Meer subsidiair vordert [eiser] dat hem een termijn van 24 maanden wordt geboden om het onroerend goed onderhands te kunnen verkopen. Maar ook voor deze vordering ziet de voorzieningenrechter, op grond van al het voorgaande, geen grond voor toewijzing. Weliswaar zou een onderhandse verkoop een gunstigere uitkomst (opbrengst) kunnen hebben dan executieveiling, hetgeen in belang van beide partijen kan zijn, maar niet alleen heeft [eiser] hiervoor al ruim de tijd gehad, ook in het executietraject behoort een ondershandse verkoop nog wel degelijk tot de mogelijkheden. [14] Ten slotte staat het partijen uiteraard vrij om buiten rechte hierover tot afspraken te komen.
Overige (neven)vorderingen
3.19.
[eiser] heeft nog een aantal (neven)vorderingen ingesteld die in het verlengde liggen van de primaire en subsidiaire vorderingen tot herstel van de bancaire relatie en ter uitvoering daarvan (waaronder Rabobank te veroordelen tot: gelden terugboeken, werking van betaalpassen herstellen, betaalverkeer hervatten, verwijdering van [eiser] van interne/externe lijsten en registers waarop hij vanwege de opzegging is geplaatst; een en ander op straffe van dwangsom). In het verlengde van de afwijzingen van de primaire en subsidiaire vorderingen (en de overwegingen hiervoor) worden ook al deze overige (neven)vorderingen afgewezen.
Proceskostenveroordeling
3.20.
[eiser] is in het ongelijk gesteld en moet daarom de proceskosten (inclusief nakosten) betalen. De proceskosten van Rabobank worden begroot op:
- griffierecht
688,00
- salaris advocaat
1.107,00
- nakosten
178,00
(plus de verhoging zoals vermeld in de beslissing)
Totaal
1.973,00
3.21.
De gevorderde wettelijke rente over de proceskosten wordt toegewezen zoals vermeld in de beslissing.

4.De beslissing

De voorzieningenrechter
4.1.
wijst de vorderingen van [eiser] af,
4.2.
veroordeelt [eiser] in de proceskosten van € 1.973,00, te betalen binnen veertien dagen na aanschrijving daartoe, te vermeerderen met € 92,00 plus de kosten van betekening als [eiser] niet tijdig aan de veroordelingen voldoet en het vonnis daarna wordt betekend,
4.3.
veroordeelt [eiser] tot betaling van de wettelijke rente als bedoeld in artikel 6:119 BW over de proceskosten als deze niet binnen veertien dagen na aanschrijving zijn betaald.
Dit vonnis is gewezen door mr.

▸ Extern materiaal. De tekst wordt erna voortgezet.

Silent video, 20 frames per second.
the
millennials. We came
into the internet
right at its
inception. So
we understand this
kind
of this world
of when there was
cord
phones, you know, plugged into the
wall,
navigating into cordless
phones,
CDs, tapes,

S.R. Hagen en in het openbaar uitgesproken op 1 oktober 2024.

Voetnoten

1.Dit beginsel van openbaarheid, en vier limitatieve uitzonderingen hierop, volgen uit artikel 27 Rechtsvordering.
2.Productie 9 van [eiser] .
3.Per e-mail van Productie 5 van Rabobank.

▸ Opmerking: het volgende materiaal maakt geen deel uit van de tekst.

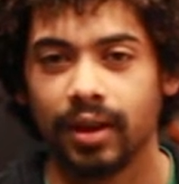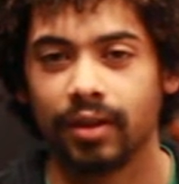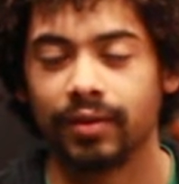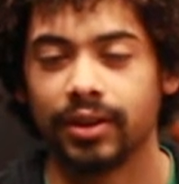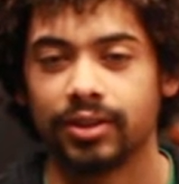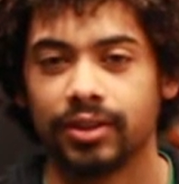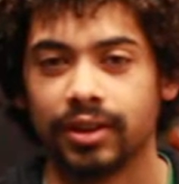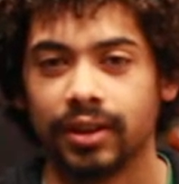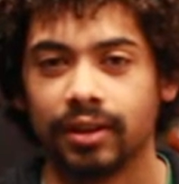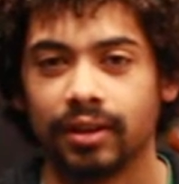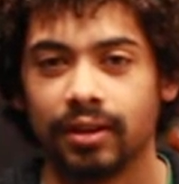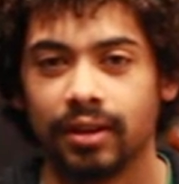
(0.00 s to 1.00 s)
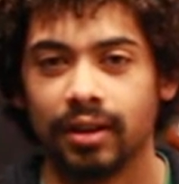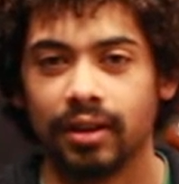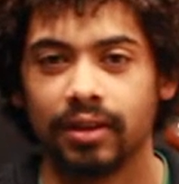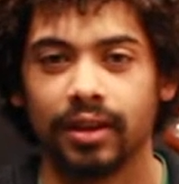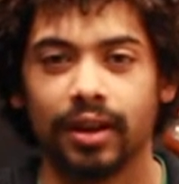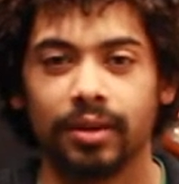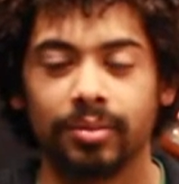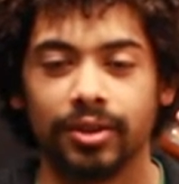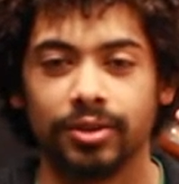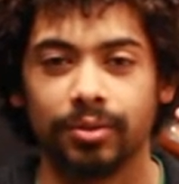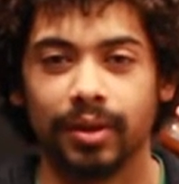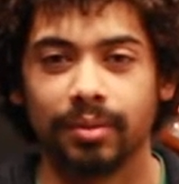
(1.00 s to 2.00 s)
Eventually, they got a
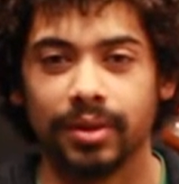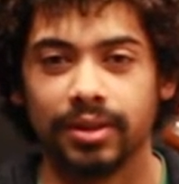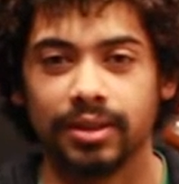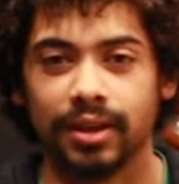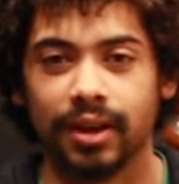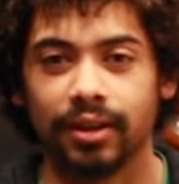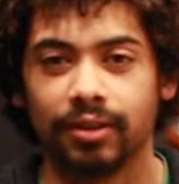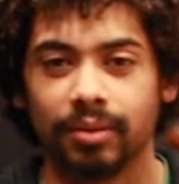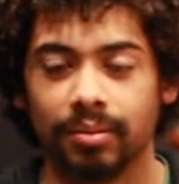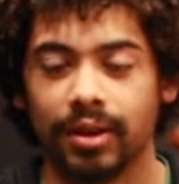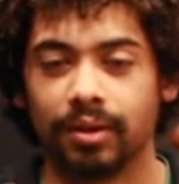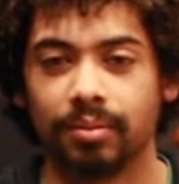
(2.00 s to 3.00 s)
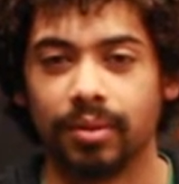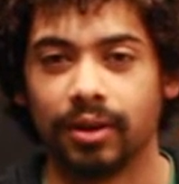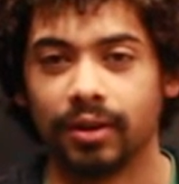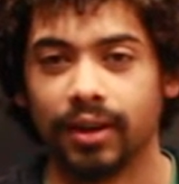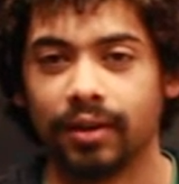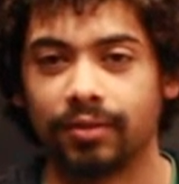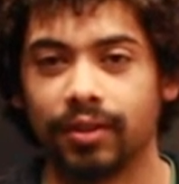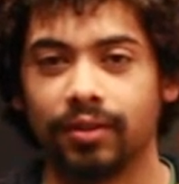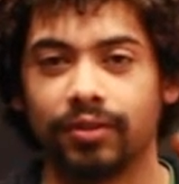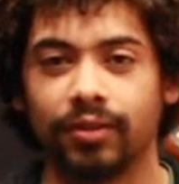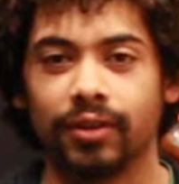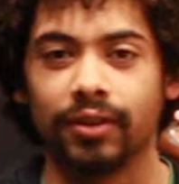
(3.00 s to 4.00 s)
bunch of wombats together and made a ball out of their
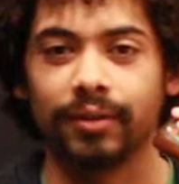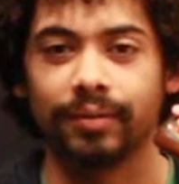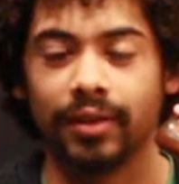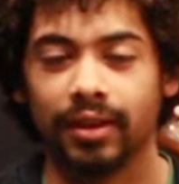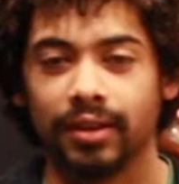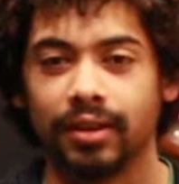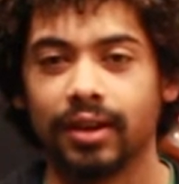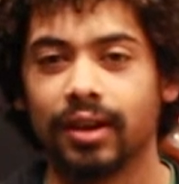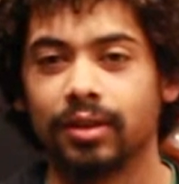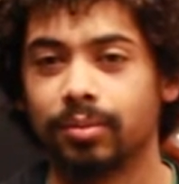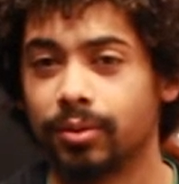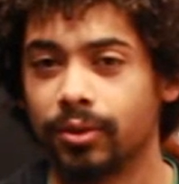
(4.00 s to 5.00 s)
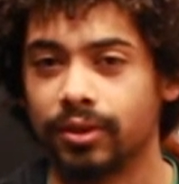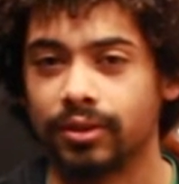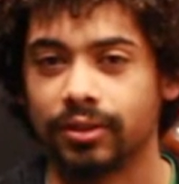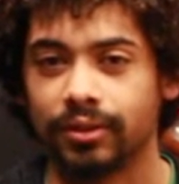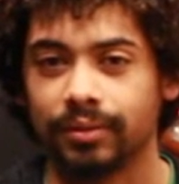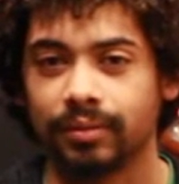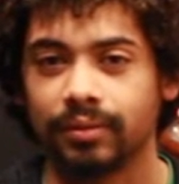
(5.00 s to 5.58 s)
fur. And then they got the pointer.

4.Wet ter voorkoming van witwassen en financieren van terrorisme.
5.Dit volgt uit artikel 3 lid 2 onder d jo. 3 lid 5 onder c en e Wwft.

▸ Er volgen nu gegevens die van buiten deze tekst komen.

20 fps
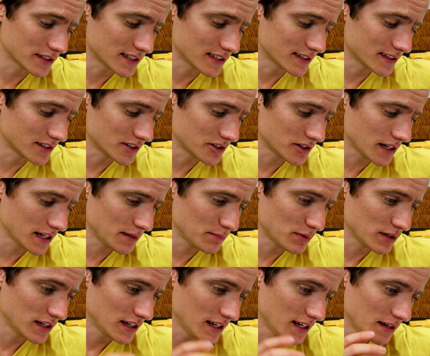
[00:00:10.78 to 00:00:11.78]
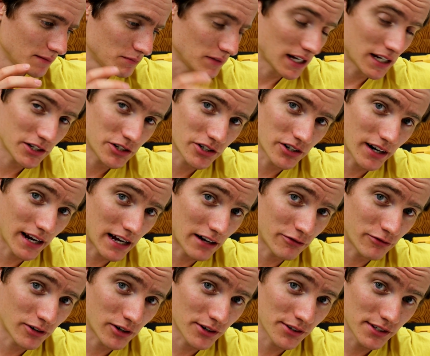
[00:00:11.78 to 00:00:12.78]
into shape. Not sure how
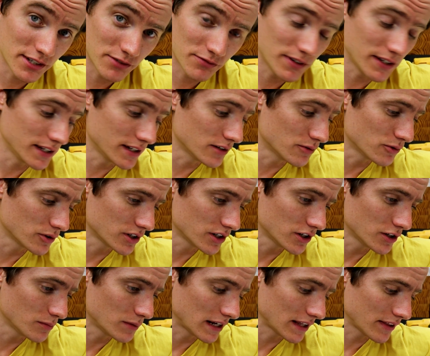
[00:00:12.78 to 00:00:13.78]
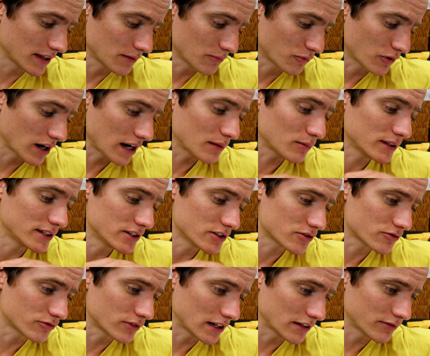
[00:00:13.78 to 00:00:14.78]
far this video will go, but I think probably
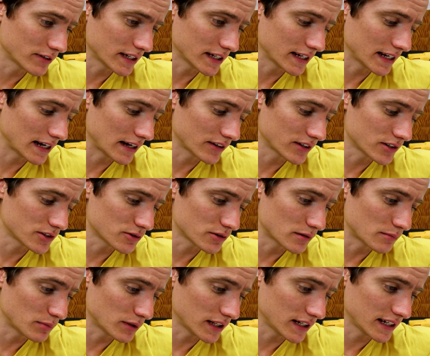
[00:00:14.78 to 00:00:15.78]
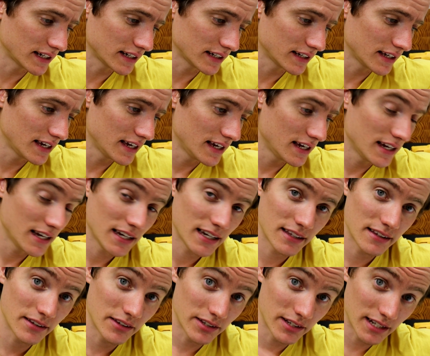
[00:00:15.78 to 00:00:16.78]
just roughing it out into a blank.
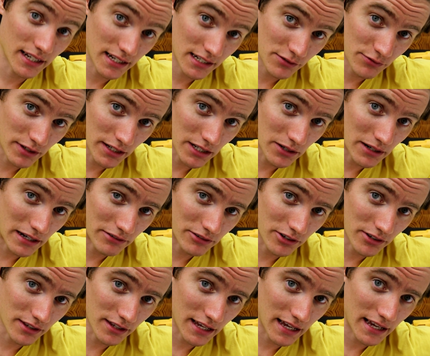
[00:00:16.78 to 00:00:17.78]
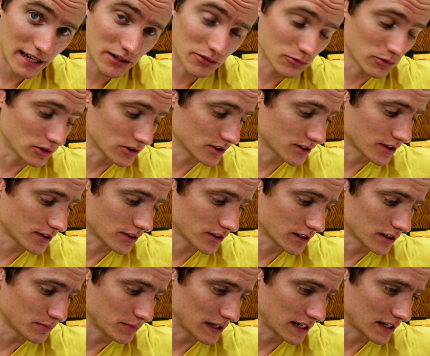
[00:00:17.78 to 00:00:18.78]
And then the next video after that we'll
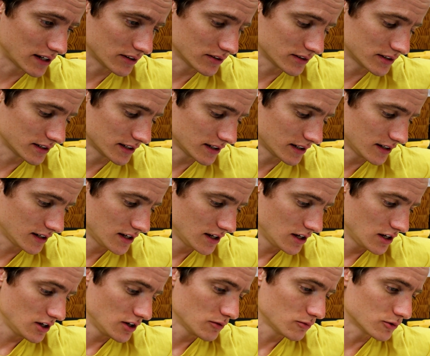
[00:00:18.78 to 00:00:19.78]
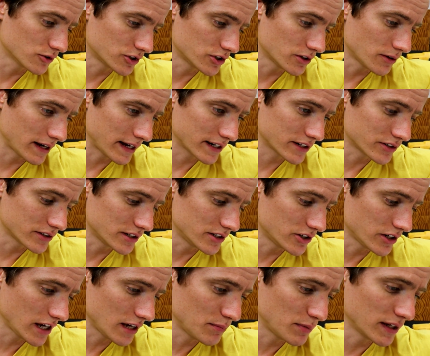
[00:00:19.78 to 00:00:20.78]
talk about, we'll show actually
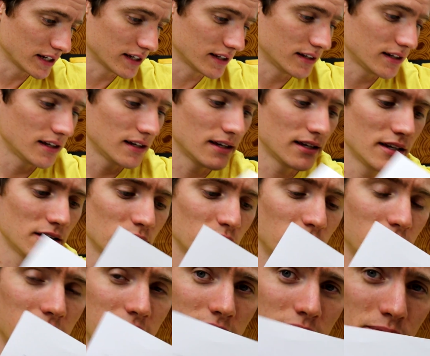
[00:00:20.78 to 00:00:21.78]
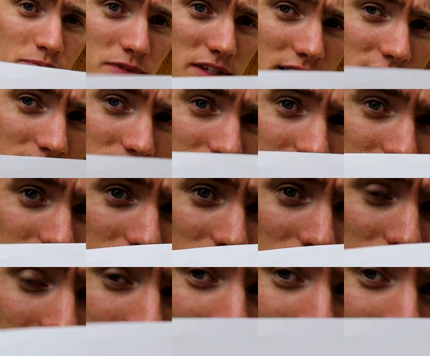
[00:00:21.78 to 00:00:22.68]
shaping it. But this is the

6.Dit volgt uit artikel 5 lid 3 Wwft.
7.Productie 6 [eiser] , producties 16, 18 en 20 Rabobank.
8.Productie 9 Rabobank.
9.Op 3 april 2023 heeft Rabobank aan [eiser] ook vragen gesteld over een aantal transacties op de bankrekeningen. Deze vragen heeft [eiser] vervolgens voldoende beantwoord, met overlegging van documentatie/facturen.
10.[eiser] heeft ter zitting ook aangevoerd dat het niet om huur maar om bewaarneming (van de caravan van de betreffende persoon op het terrein/in de loods van [eiser] ) zou gaan.
11.Artikel 6:248 lid 2 Burgerlijk Wetboek (BW).
12.Art. 35 ABV
13.Artikel 3:268 BW.
14.Dit volgt uit artikel 3:268 lid 2 BW.